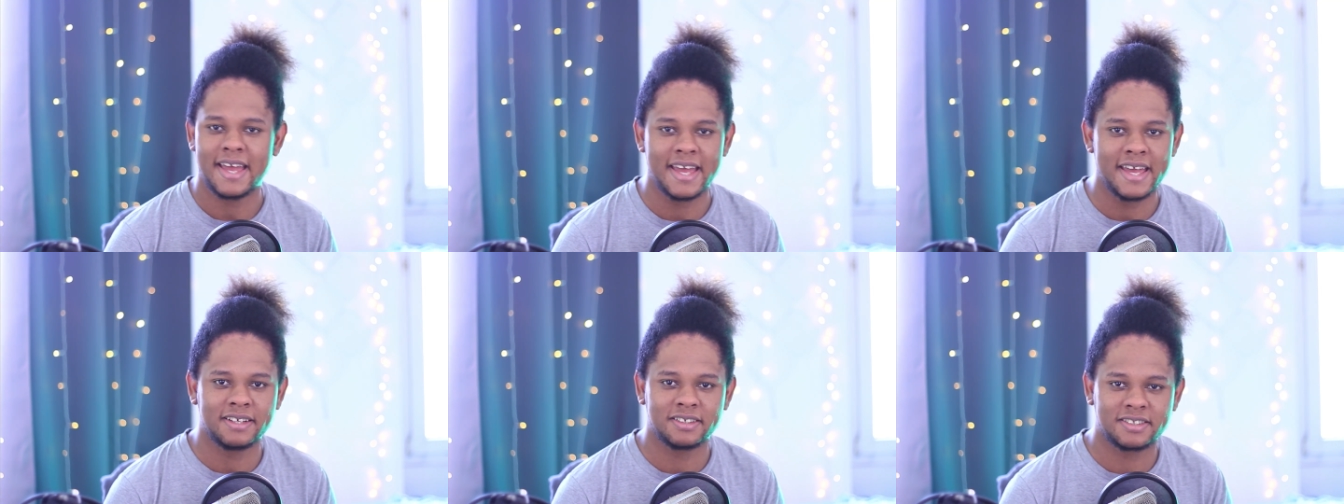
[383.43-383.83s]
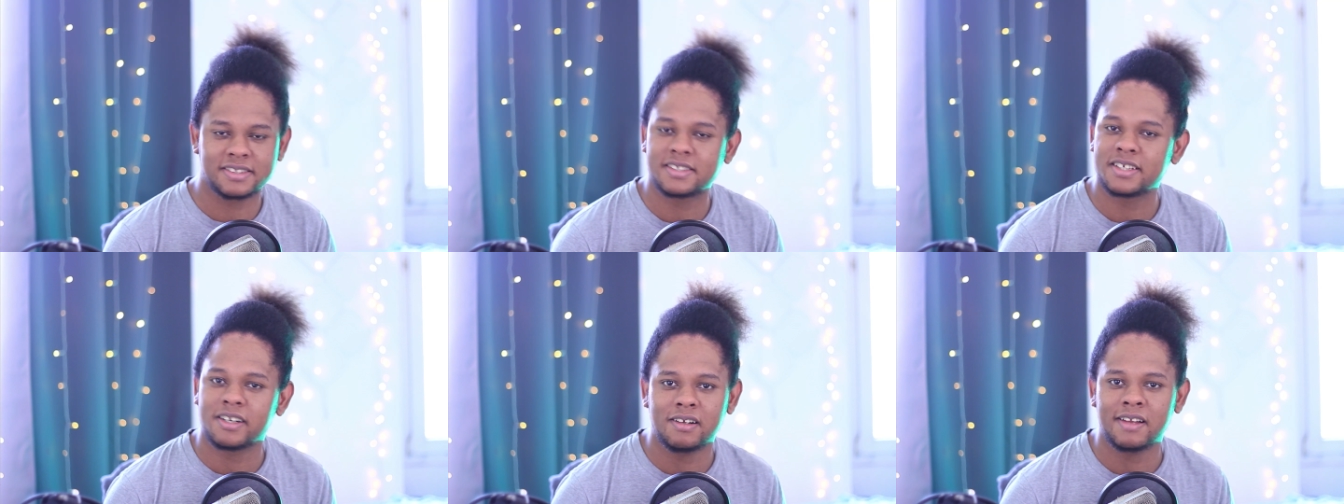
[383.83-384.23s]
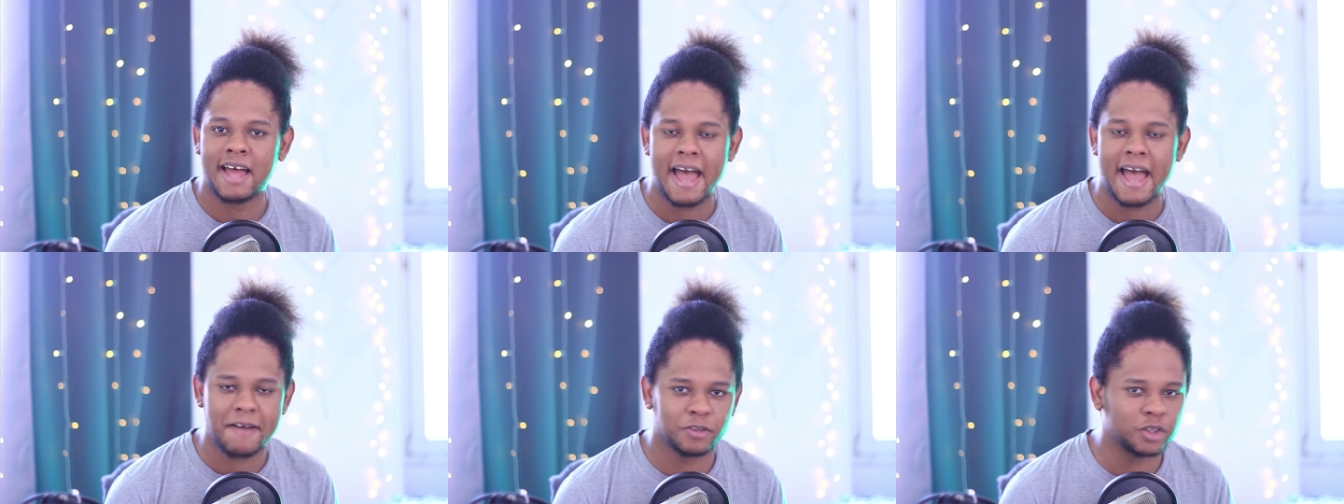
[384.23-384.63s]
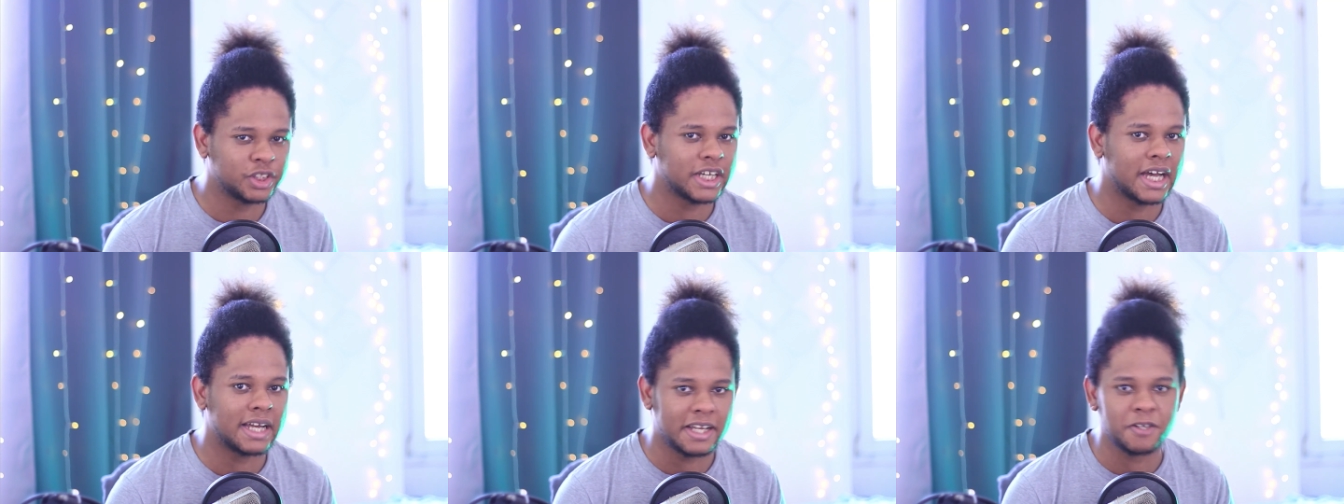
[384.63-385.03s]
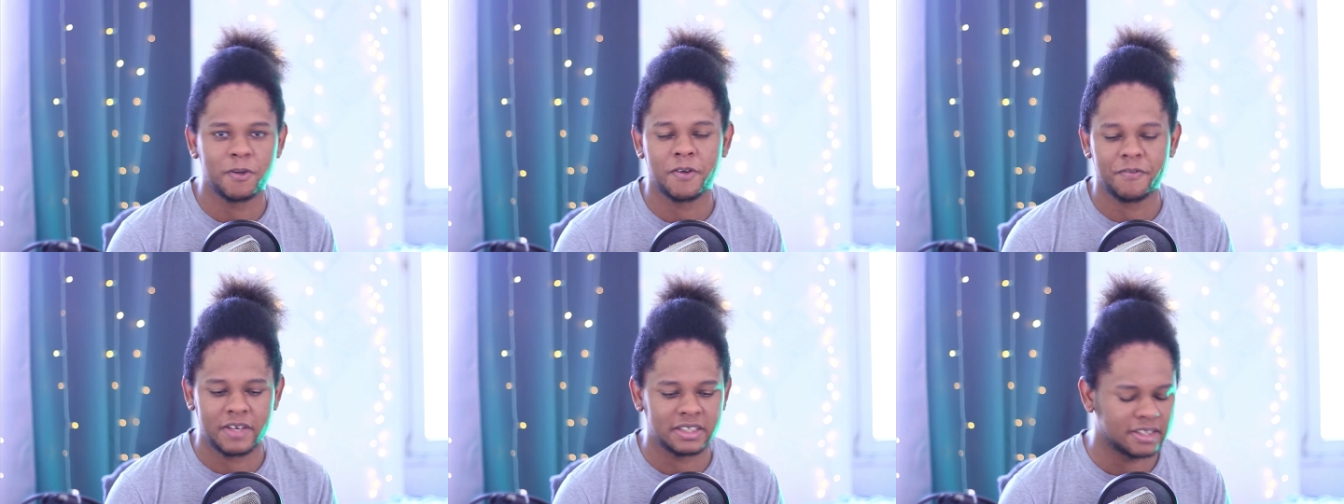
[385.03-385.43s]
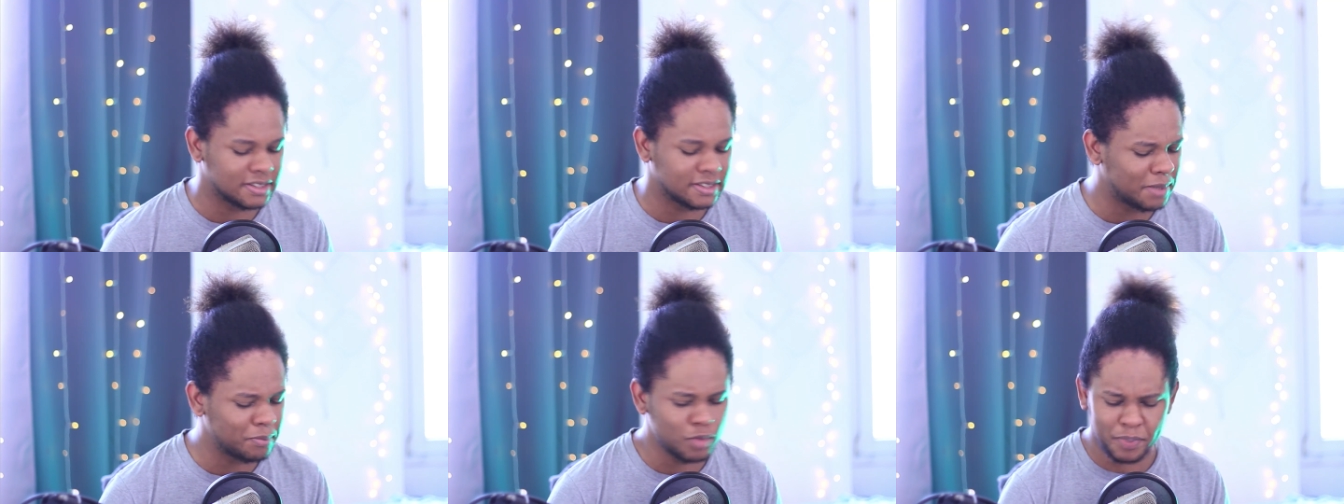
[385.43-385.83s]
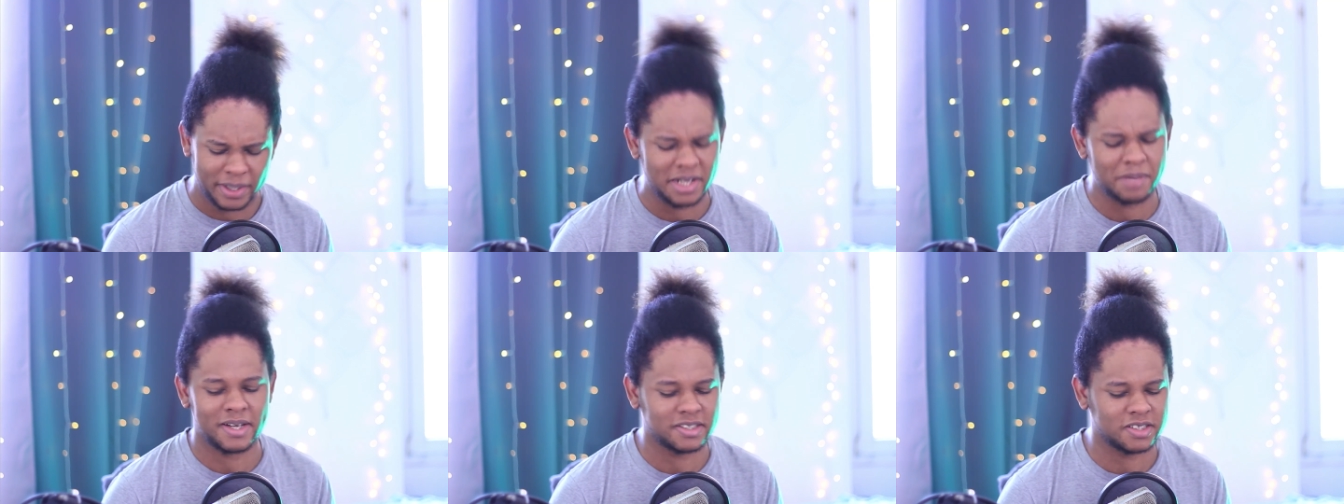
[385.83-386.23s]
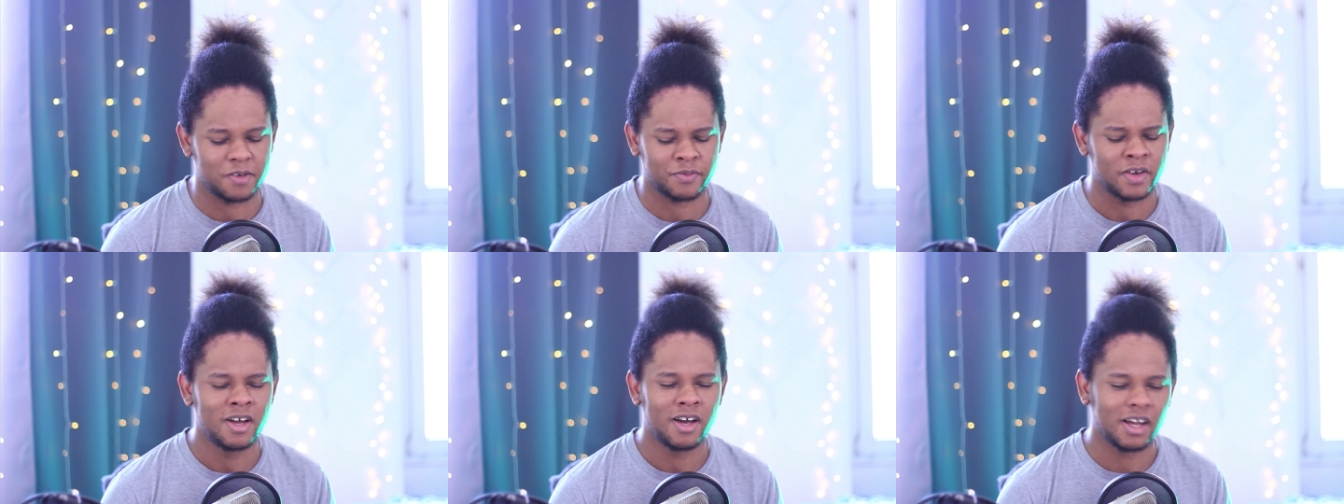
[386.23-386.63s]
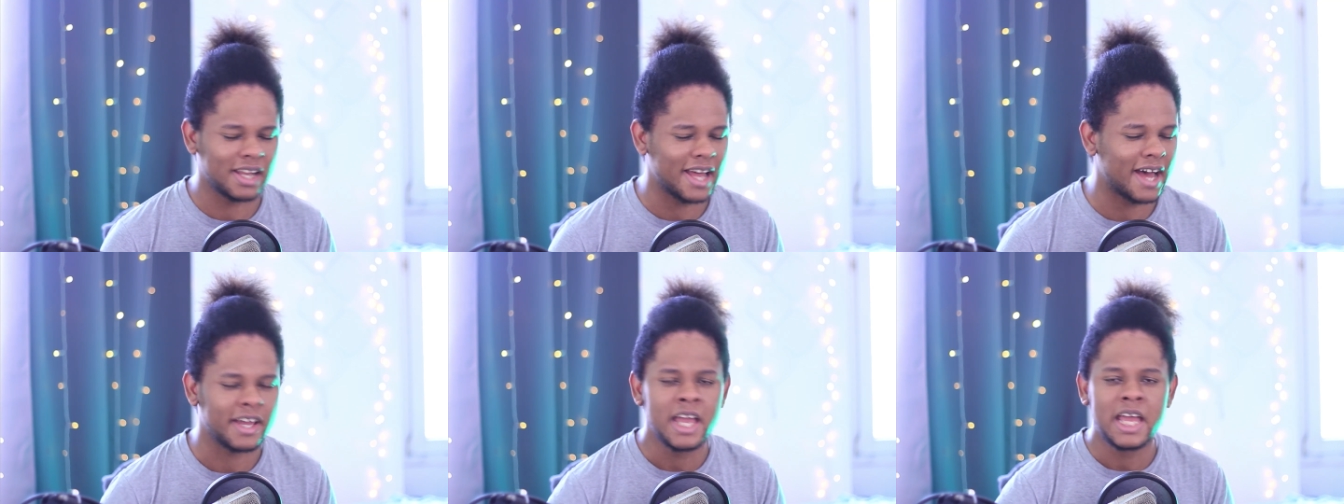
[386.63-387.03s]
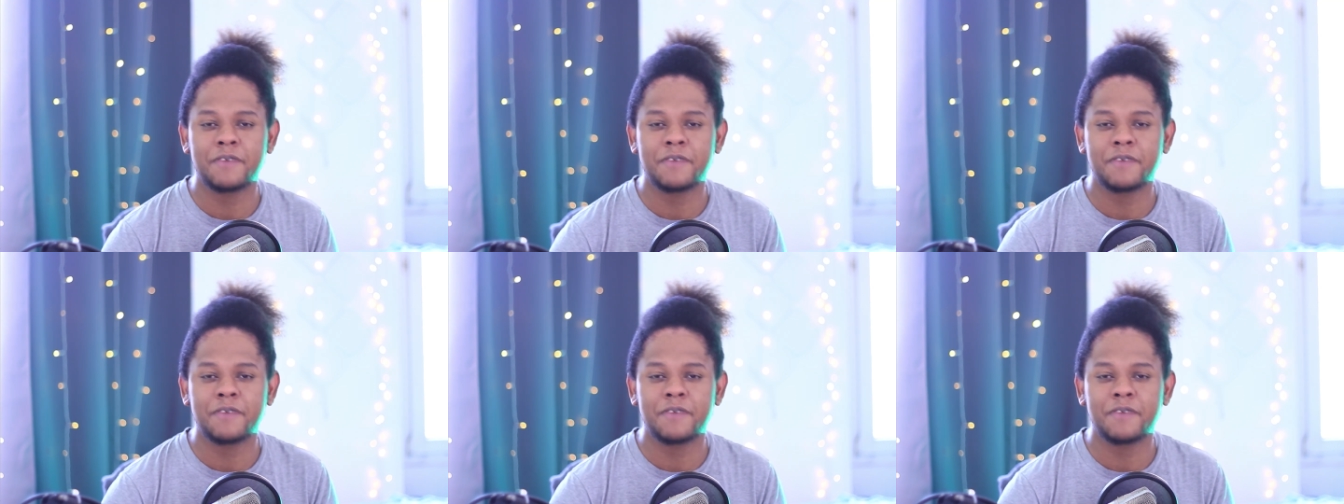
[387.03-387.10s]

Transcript: and still have your chat and your events list. I'm repeating myself a lot.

• Prompt
Return the full set of lines above word for word and with no pictures.

• Output of the task
[383.43-383.83s]
[383.83-384.23s]
[384.23-384.63s]
[384.63-385.03s]
[385.03-385.43s]
[385.43-385.83s]
[385.83-386.23s]
[386.23-386.63s]
[386.63-387.03s]
[387.03-387.10s]

Transcript: and still have your chat and your events list. I'm repeating myself a lot.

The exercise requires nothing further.